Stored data

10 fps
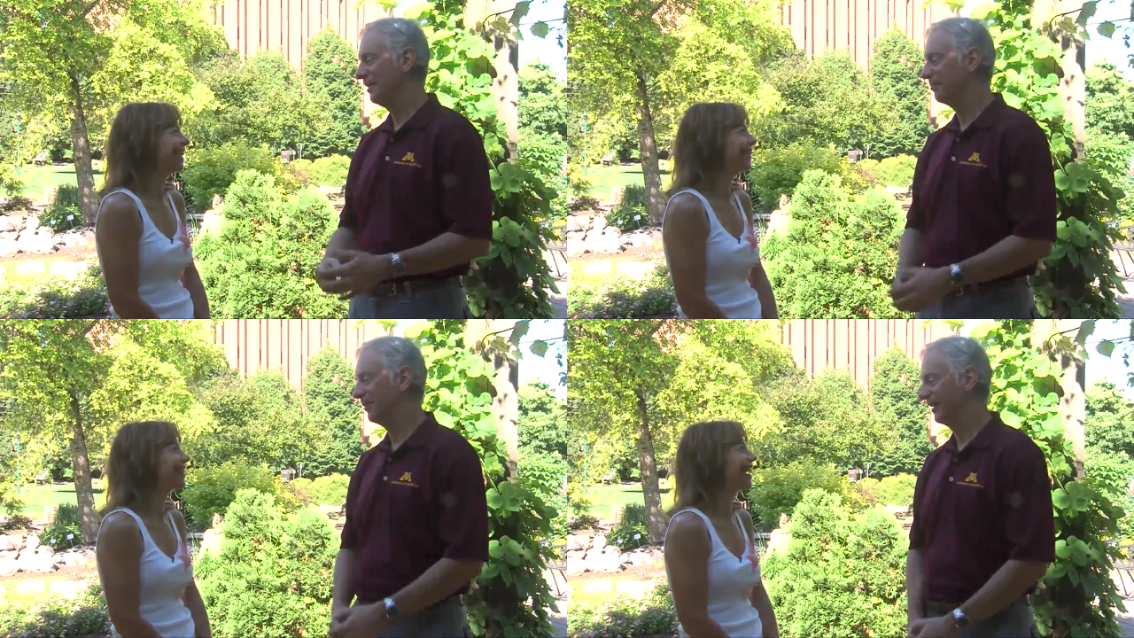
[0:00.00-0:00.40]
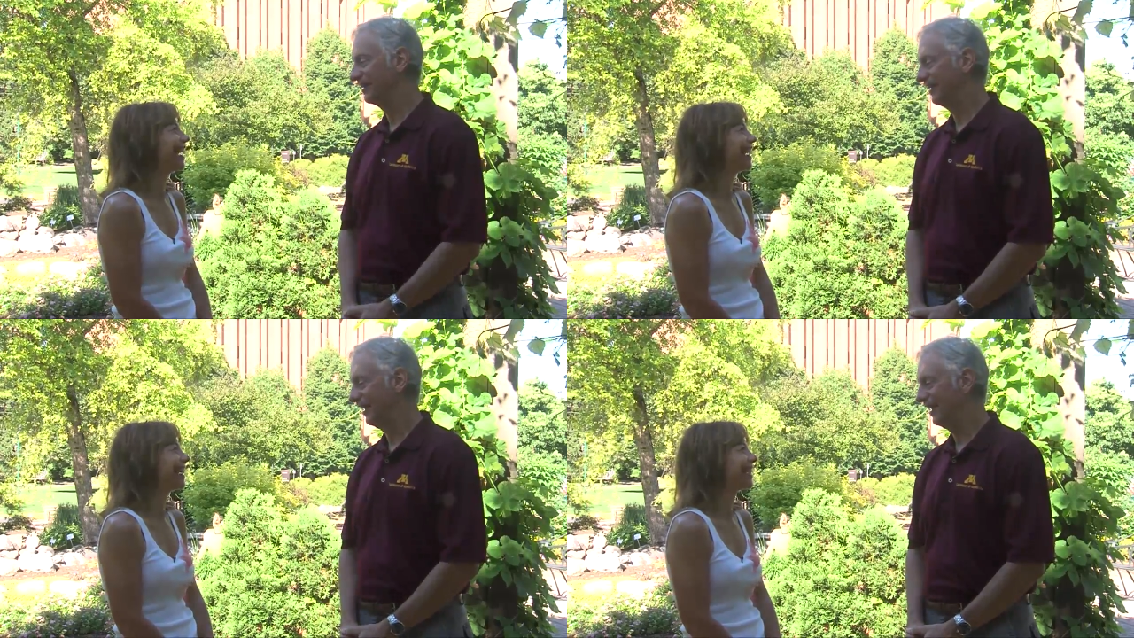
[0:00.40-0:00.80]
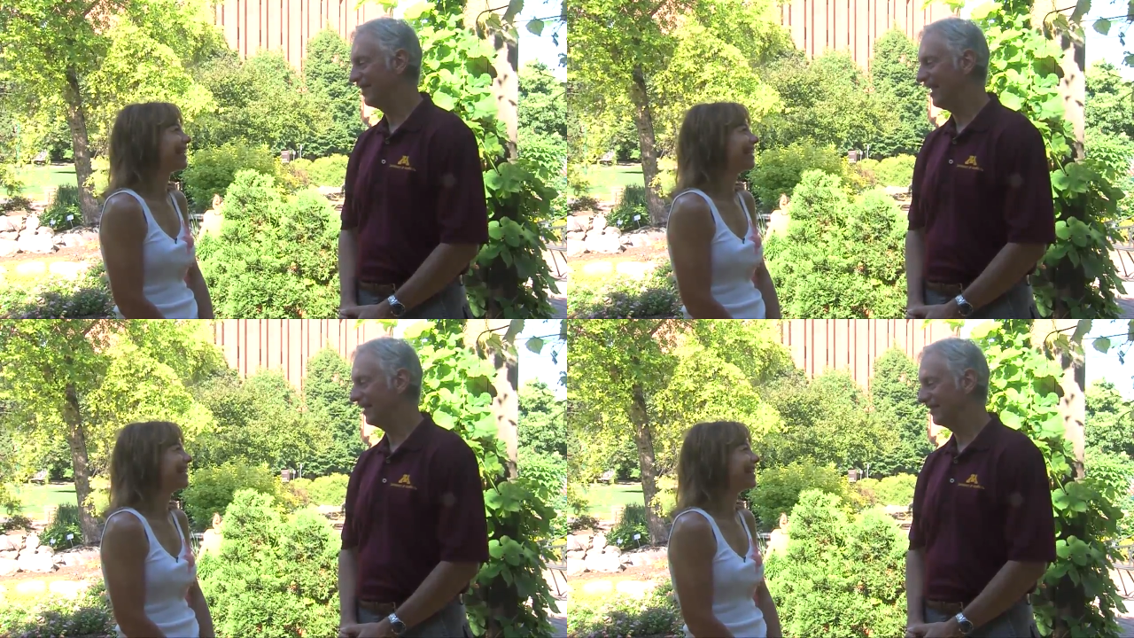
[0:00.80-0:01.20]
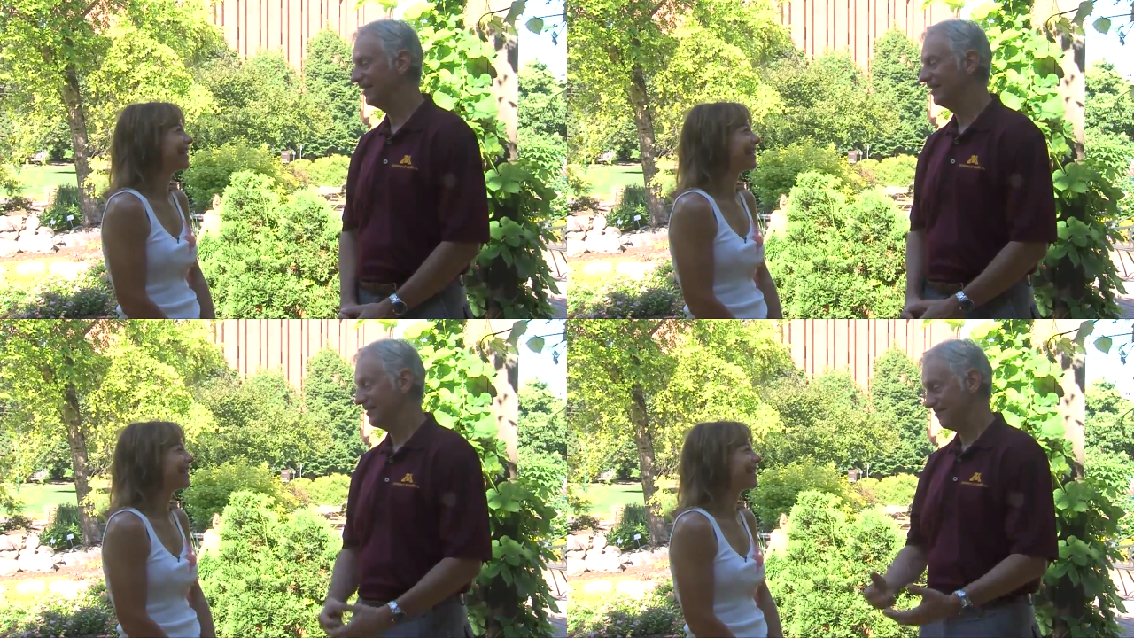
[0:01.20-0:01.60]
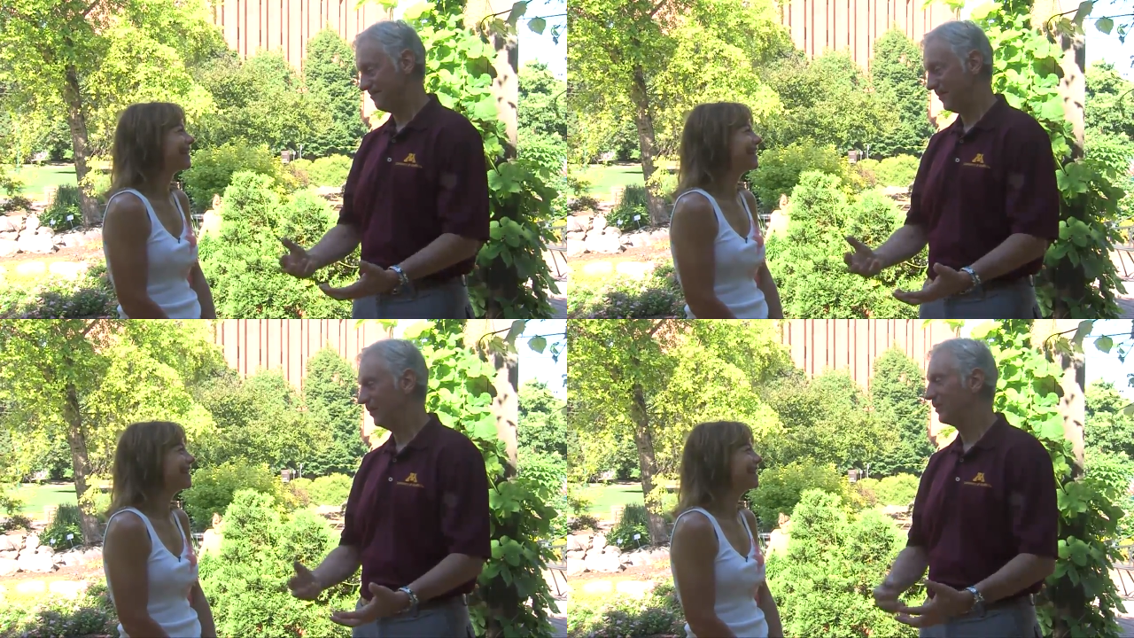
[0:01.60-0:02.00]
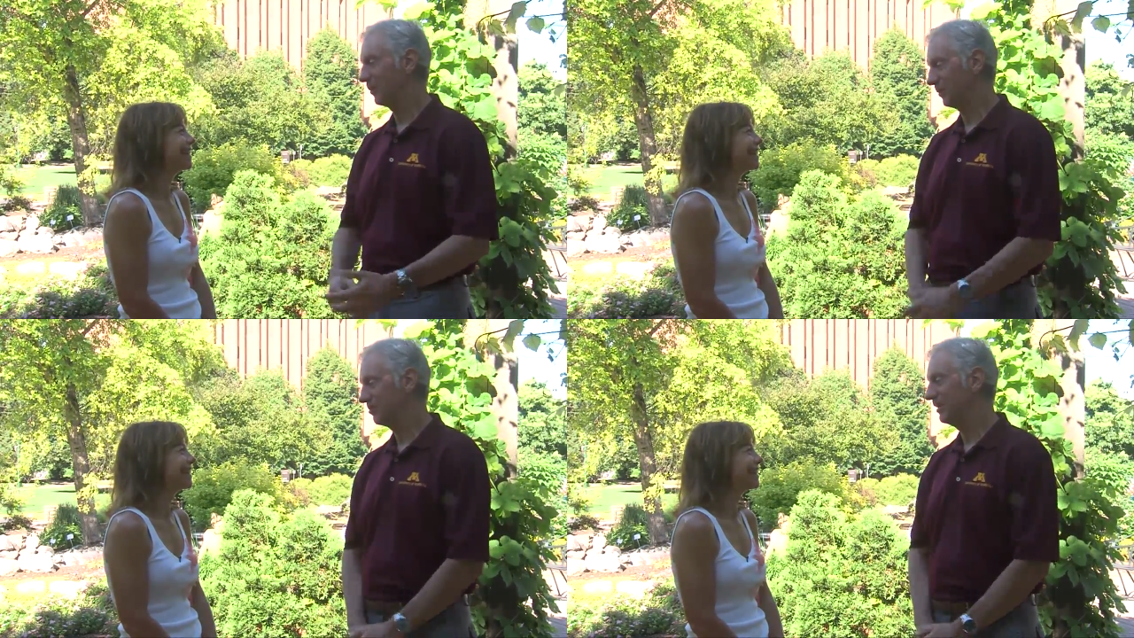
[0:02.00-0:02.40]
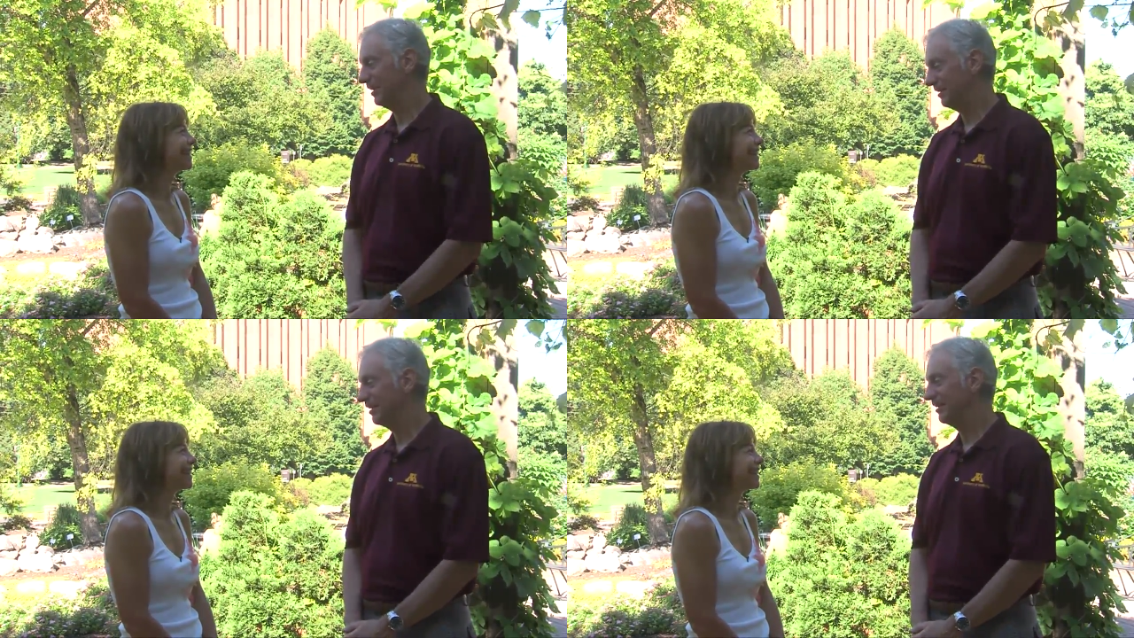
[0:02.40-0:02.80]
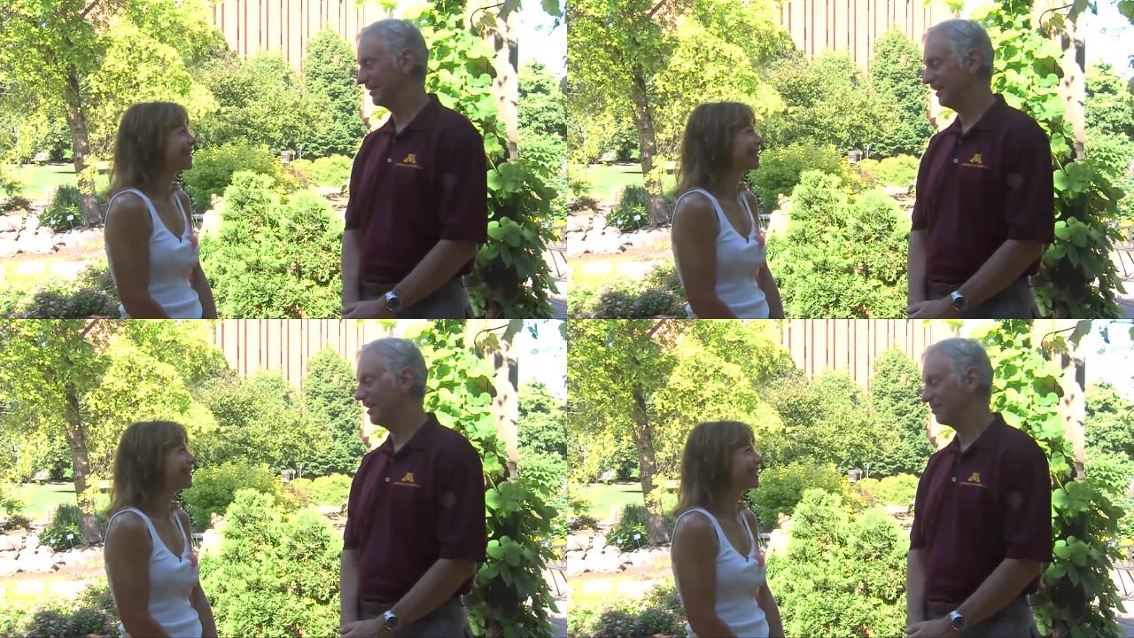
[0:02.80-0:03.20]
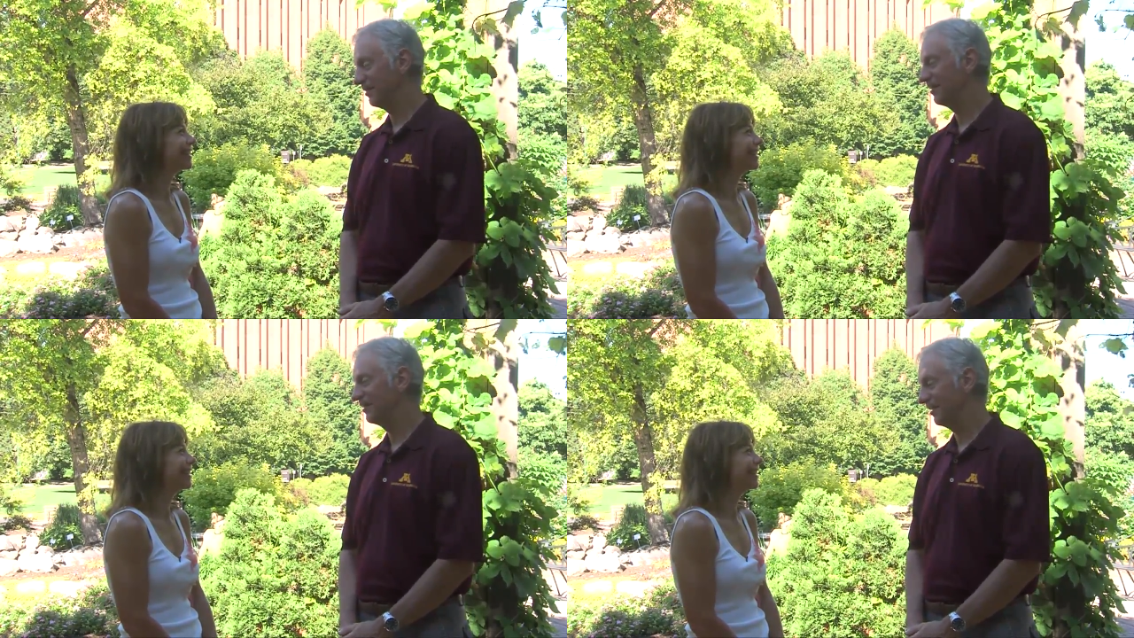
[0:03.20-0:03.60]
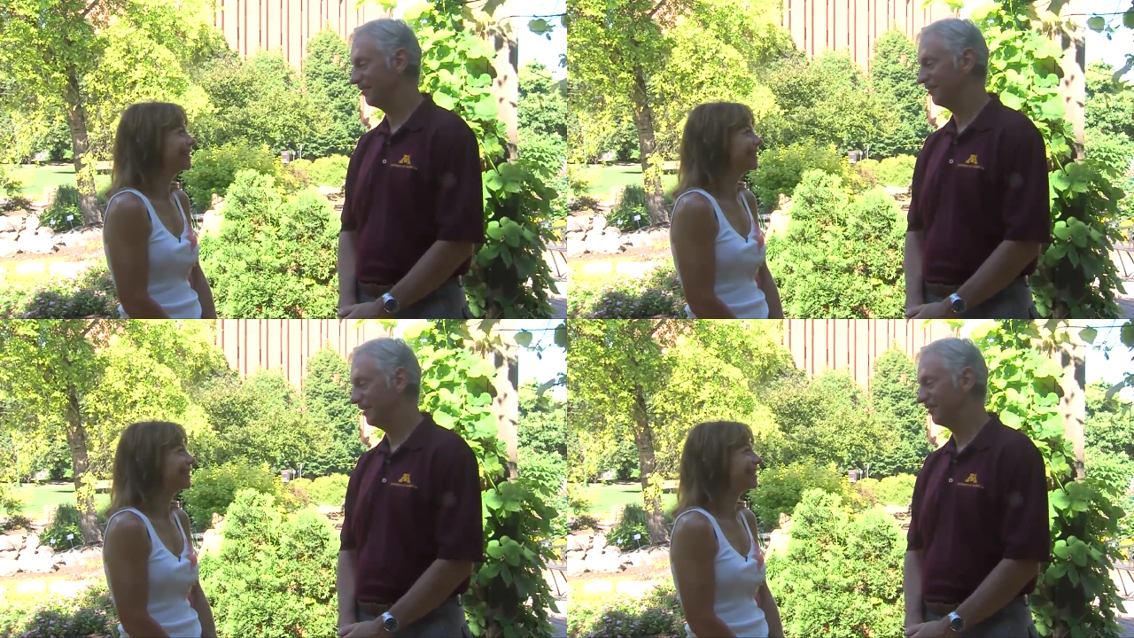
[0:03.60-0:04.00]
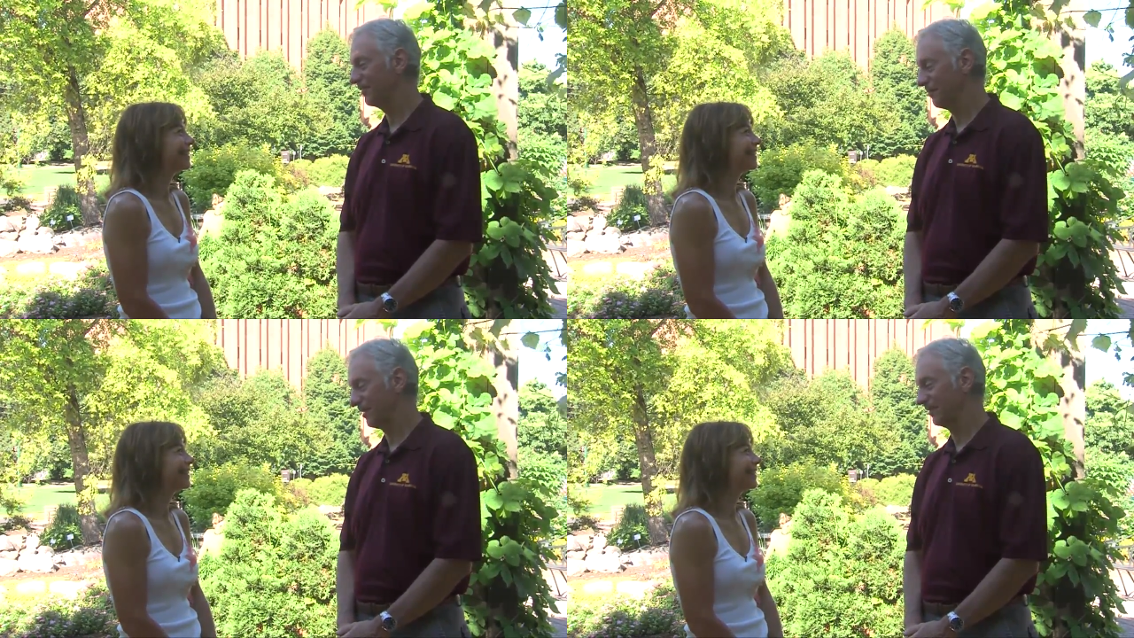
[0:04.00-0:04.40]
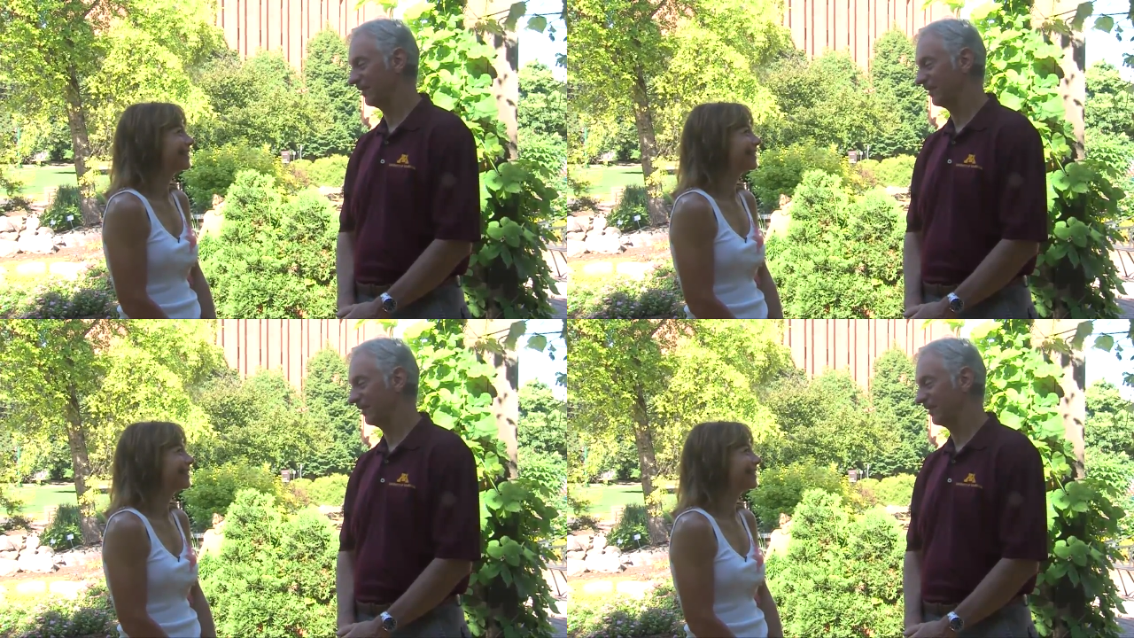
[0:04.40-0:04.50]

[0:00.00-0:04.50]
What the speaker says: Okay. But that, you know, would be an example of something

• **Problem description**
Write out the data exactly, but not its pictures.

• **Task solution**
10 fps
[0:00.00-0:00.40]
[0:00.40-0:00.80]
[0:00.80-0:01.20]
[0:01.20-0:01.60]
[0:01.60-0:02.00]
[0:02.00-0:02.40]
[0:02.40-0:02.80]
[0:02.80-0:03.20]
[0:03.20-0:03.60]
[0:03.60-0:04.00]
[0:04.00-0:04.40]
[0:04.40-0:04.50]

[0:00.00-0:04.50]
What the speaker says: Okay. But that, you know, would be an example of something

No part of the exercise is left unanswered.